はてなブロガーになりたくて
はてなブロガーとは、何だろう?
はてなブロガーという言葉は、 実態の掴めない、雲のような手触りがする。
システムの勉強をしていたときに、「クライアント」「クラウドサーバー」「OS」とかなんとか言われても、語句説明はできるけれど本当は実態が掴めなかったときのように。
それは何色? 触り心地は? 暖かい? 冷たい? 笑ってる? 泣いてる?・・・・・・。
最近流行りの「note」も、私にとっては同様で。顔出ししてても顔が見えない、なにかとても浅薄な、何も持っていない人が何かを持っているふりをして、文章を垂れ流している? 文章、と呼べるのかも怪しい、危うい均衡の中で。
「note」よりは「はてなブログ」のほうが、文学的な趣があるのだろうか。
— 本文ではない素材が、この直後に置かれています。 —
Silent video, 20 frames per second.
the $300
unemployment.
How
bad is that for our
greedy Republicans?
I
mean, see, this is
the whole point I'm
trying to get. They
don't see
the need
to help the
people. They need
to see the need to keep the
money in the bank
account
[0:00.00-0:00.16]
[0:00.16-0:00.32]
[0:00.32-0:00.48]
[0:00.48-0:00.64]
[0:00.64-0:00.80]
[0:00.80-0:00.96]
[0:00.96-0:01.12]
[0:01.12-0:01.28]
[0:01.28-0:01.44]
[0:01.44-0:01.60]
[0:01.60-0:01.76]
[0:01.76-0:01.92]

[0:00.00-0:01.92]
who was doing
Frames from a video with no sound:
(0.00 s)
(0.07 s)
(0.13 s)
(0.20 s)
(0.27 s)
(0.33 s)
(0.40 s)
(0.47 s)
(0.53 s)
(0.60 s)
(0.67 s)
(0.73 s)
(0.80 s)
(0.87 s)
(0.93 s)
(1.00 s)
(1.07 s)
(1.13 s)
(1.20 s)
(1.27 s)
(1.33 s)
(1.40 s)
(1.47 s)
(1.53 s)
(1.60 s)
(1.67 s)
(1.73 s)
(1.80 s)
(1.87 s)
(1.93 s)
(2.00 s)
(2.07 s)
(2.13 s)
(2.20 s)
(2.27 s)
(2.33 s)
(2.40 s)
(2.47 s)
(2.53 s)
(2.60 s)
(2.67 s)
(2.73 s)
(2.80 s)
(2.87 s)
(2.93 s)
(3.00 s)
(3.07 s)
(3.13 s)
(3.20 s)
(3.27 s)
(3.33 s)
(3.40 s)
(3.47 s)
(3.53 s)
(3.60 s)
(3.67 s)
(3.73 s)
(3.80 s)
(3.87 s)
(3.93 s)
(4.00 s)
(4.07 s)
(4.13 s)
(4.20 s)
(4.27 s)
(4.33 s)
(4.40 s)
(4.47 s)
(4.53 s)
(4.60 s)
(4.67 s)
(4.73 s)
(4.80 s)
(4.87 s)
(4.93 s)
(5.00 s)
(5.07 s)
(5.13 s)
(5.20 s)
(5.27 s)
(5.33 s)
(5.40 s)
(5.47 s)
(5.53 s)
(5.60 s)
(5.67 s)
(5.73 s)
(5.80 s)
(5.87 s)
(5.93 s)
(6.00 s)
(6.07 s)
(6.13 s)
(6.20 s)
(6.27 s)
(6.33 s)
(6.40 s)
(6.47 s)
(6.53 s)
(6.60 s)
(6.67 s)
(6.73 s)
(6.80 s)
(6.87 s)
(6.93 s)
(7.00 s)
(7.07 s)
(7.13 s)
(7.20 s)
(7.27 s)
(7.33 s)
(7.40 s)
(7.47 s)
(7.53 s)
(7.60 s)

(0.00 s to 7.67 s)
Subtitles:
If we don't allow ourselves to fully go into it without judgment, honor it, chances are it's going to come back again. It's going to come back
価値のないものを彩って売りつけようとする乞食根性は、「はてなブロガー」にもあるのか知らん。
まぁ、そんな私の感慨と偏見は置いといて。
勤務先のSEOメディアでは、はてなブロガーに企画記事を外注している。有名はてなブロガーの単価は高く、執筆記事はサイトTOPで取り上げられる。
一応、ライターの端くれとして矜持を持って仕事をしている私は、「はてはブロガーがなんぼのもんじゃい?」と嫉妬の心を燃やしていた。ブログを書くだけで社会的評価を受ける彼らが、羨ましかったのかもしれない。
バズること。とってつけたような肩書き。「はあちゅう」だか「みやめこ」だか、薄っぺらなネット有名人には嫌悪を覚える。
だけど、先日、4月がじわりと広がる暖かい真昼。派遣社員を卒業して正社員になるという、雪国からやってきた色白巨乳の女性が、置き土産に自分のはてなブログを置いていつた。
そこには、彼女のセックス。病理。恨み、情愛、憎しみ、葛藤! 自分を痛めつけながらも、それでもパンを焼き焼きセックスをしいしい、前を向こうとする彼女の生が綴られていた。
嗚呼! 私にあんな文章が書けただろうか? 文章しか取り柄がなかったはずの、太宰治をほんとうのお母様と呼んだ文学少女だった私の、溢れるすべての感情の発露を。私は、誰かに伝えられただろうか。
正しい情報を正しく書き、論理を整えて公開する、商業原稿には随分慣れた。しかし私のライター業は、ただの一度でも、誰かの心を揺さぶったことがあるのかしら?
彼女のはてなブログには、☆がたくさん付いていた。ブックマークやコメントをいただいている記事も、あった。
正直になれよ。私もはてなブロガーになりたい。インフルエンスして一目置かれたり、バズって☆をもらったりしたいのだ。
愛すべき私の愛すべきはてなブログを始めます。いつかはあなたを驚かせてみせますので、どうぞご愛顧のほどよろしくお願いいたしますわ。